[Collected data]
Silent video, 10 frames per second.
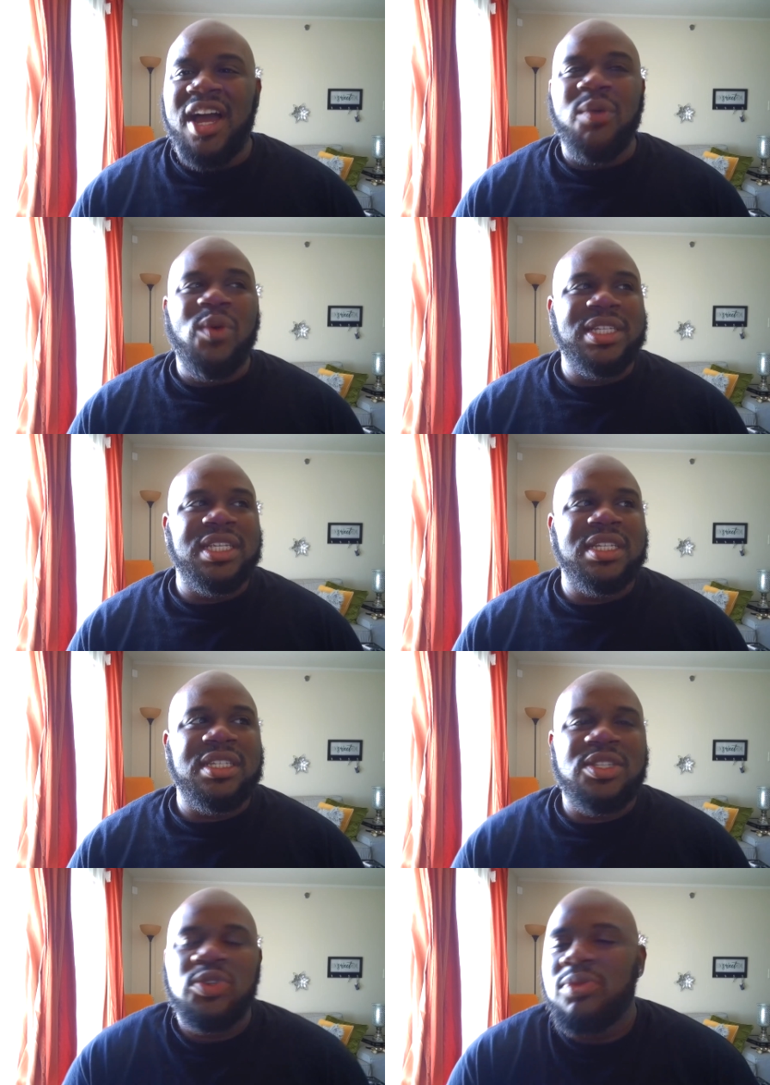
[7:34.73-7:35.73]
It wasn't
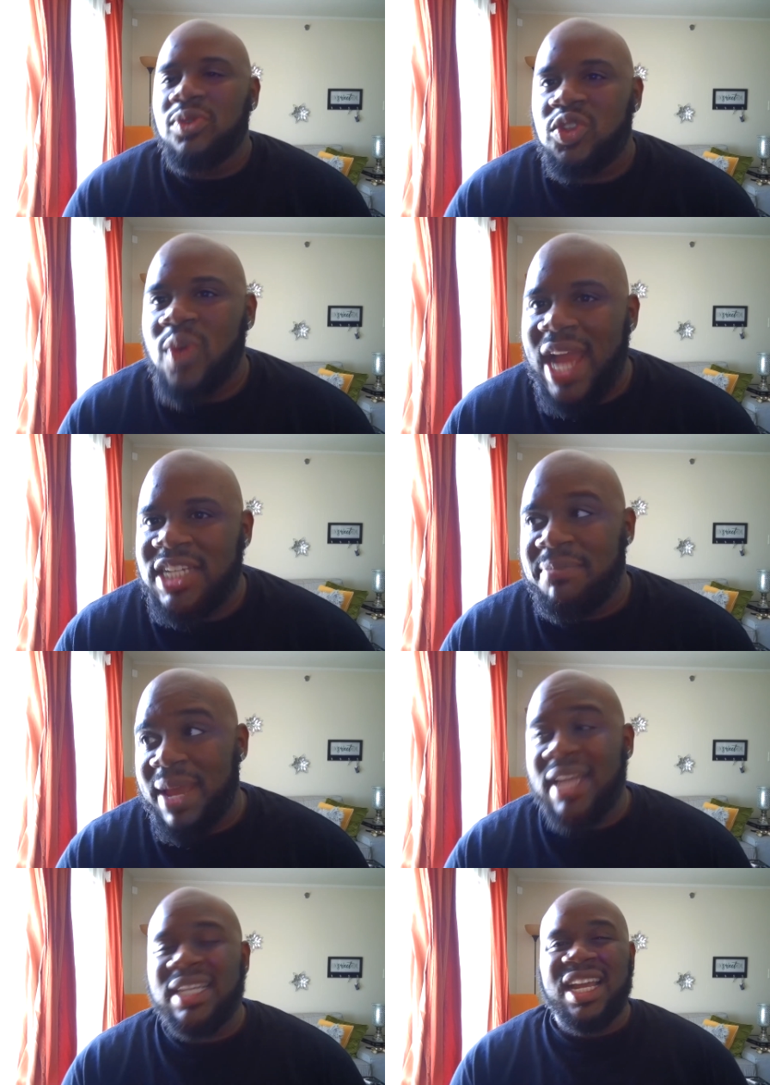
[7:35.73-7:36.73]
too
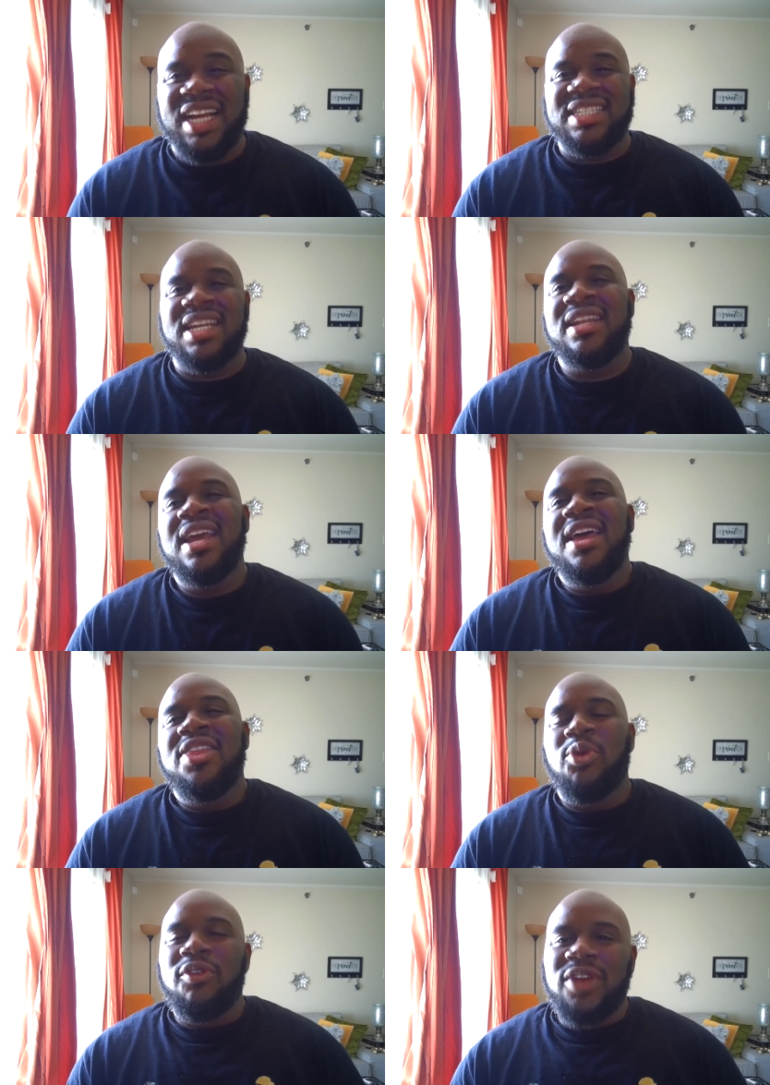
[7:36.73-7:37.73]
action-packed. And like I said,
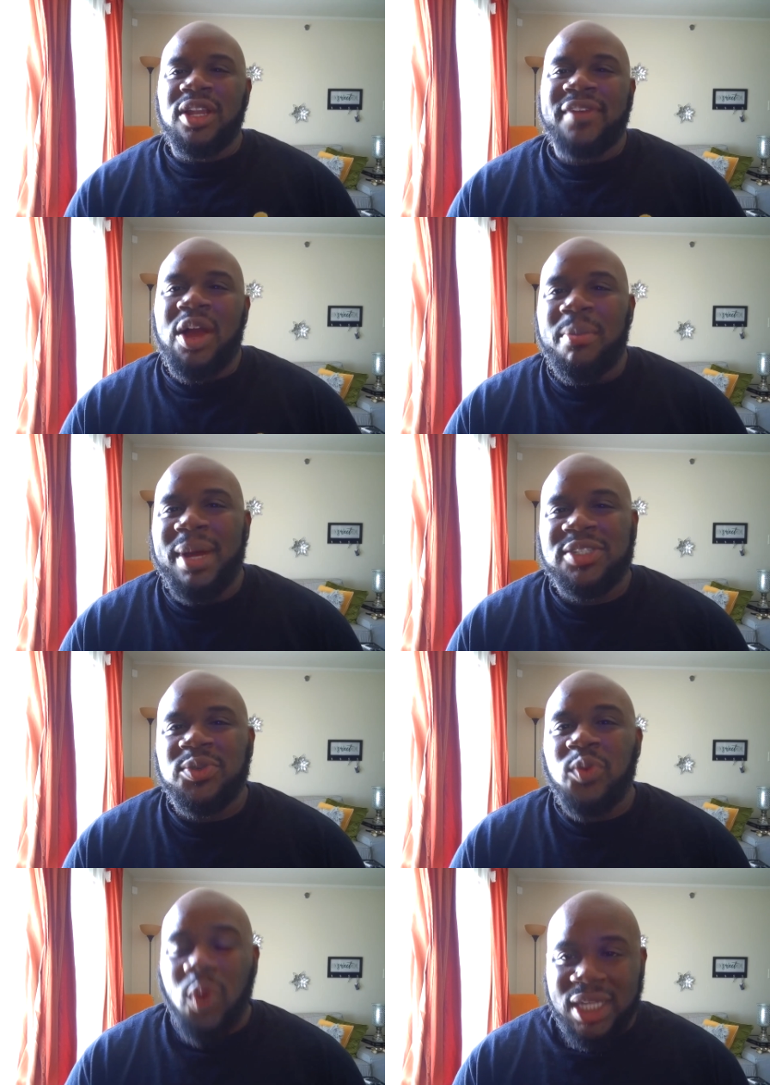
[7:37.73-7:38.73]
the reveal of Kawamatsu
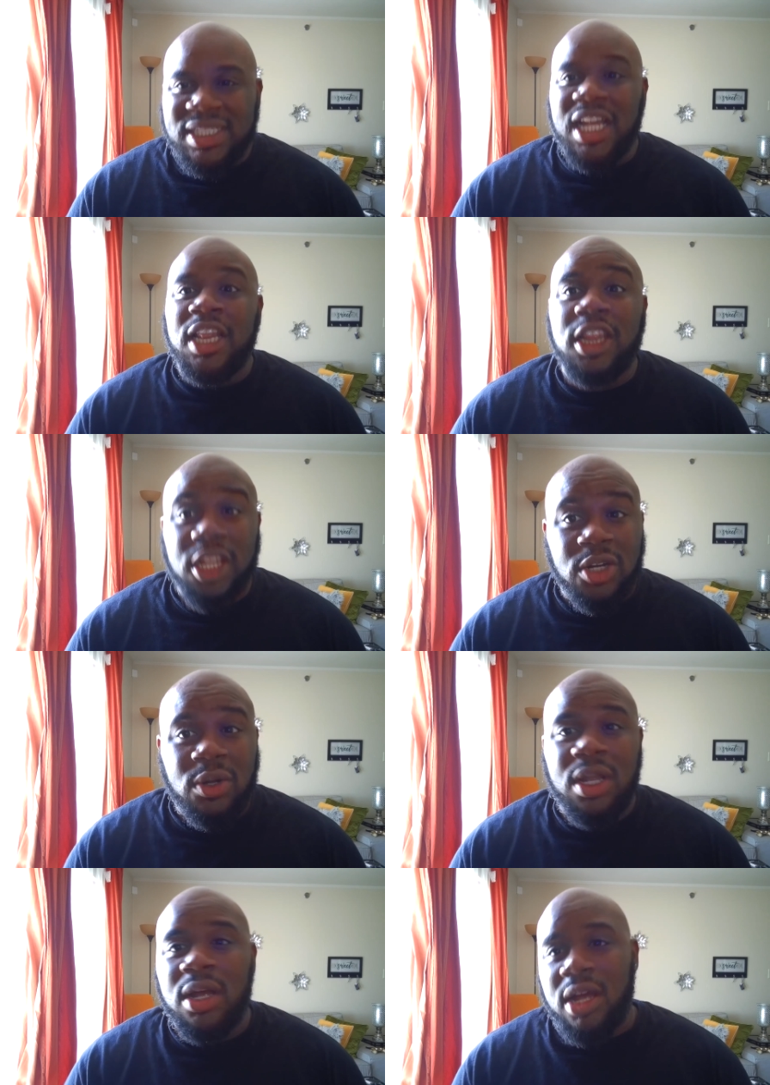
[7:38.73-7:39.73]
was a
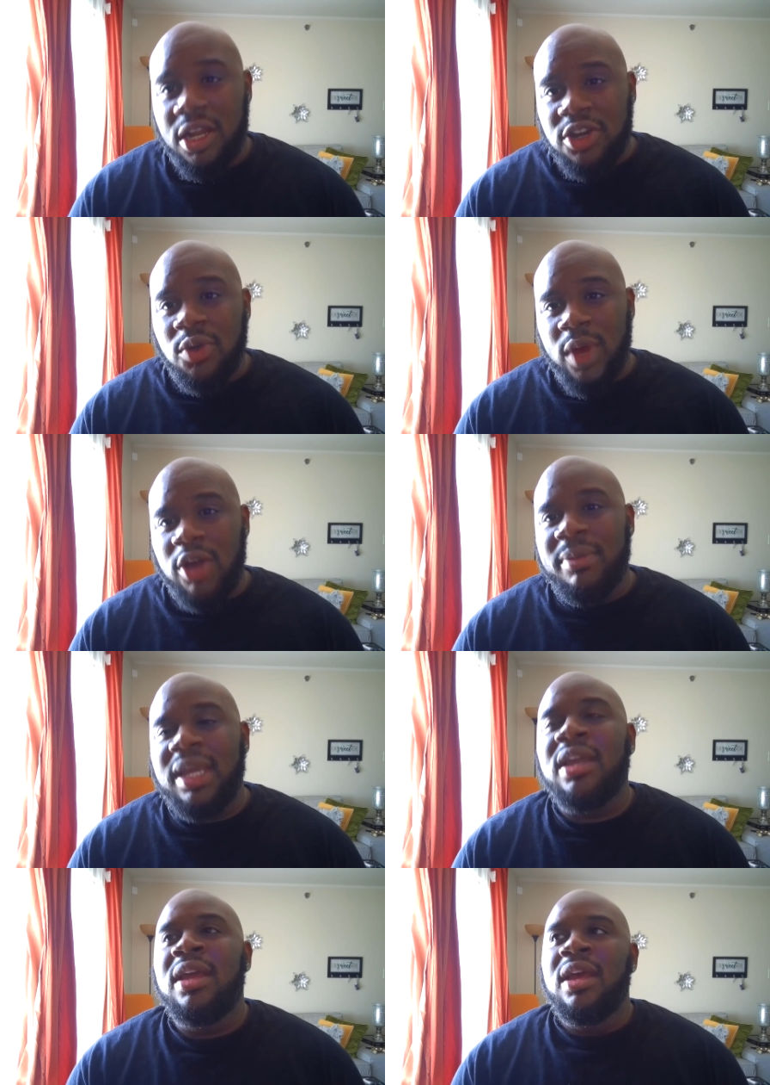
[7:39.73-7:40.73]
little underwhelming,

Task directions
Start to finish, write out the data above exactly, omitting all pictures.

Output for this task
Silent video, 10 frames per second.
[7:34.73-7:35.73]
It wasn't
[7:35.73-7:36.73]
too
[7:36.73-7:37.73]
action-packed. And like I said,
[7:37.73-7:38.73]
the reveal of Kawamatsu
[7:38.73-7:39.73]
was a
[7:39.73-7:40.73]
little underwhelming,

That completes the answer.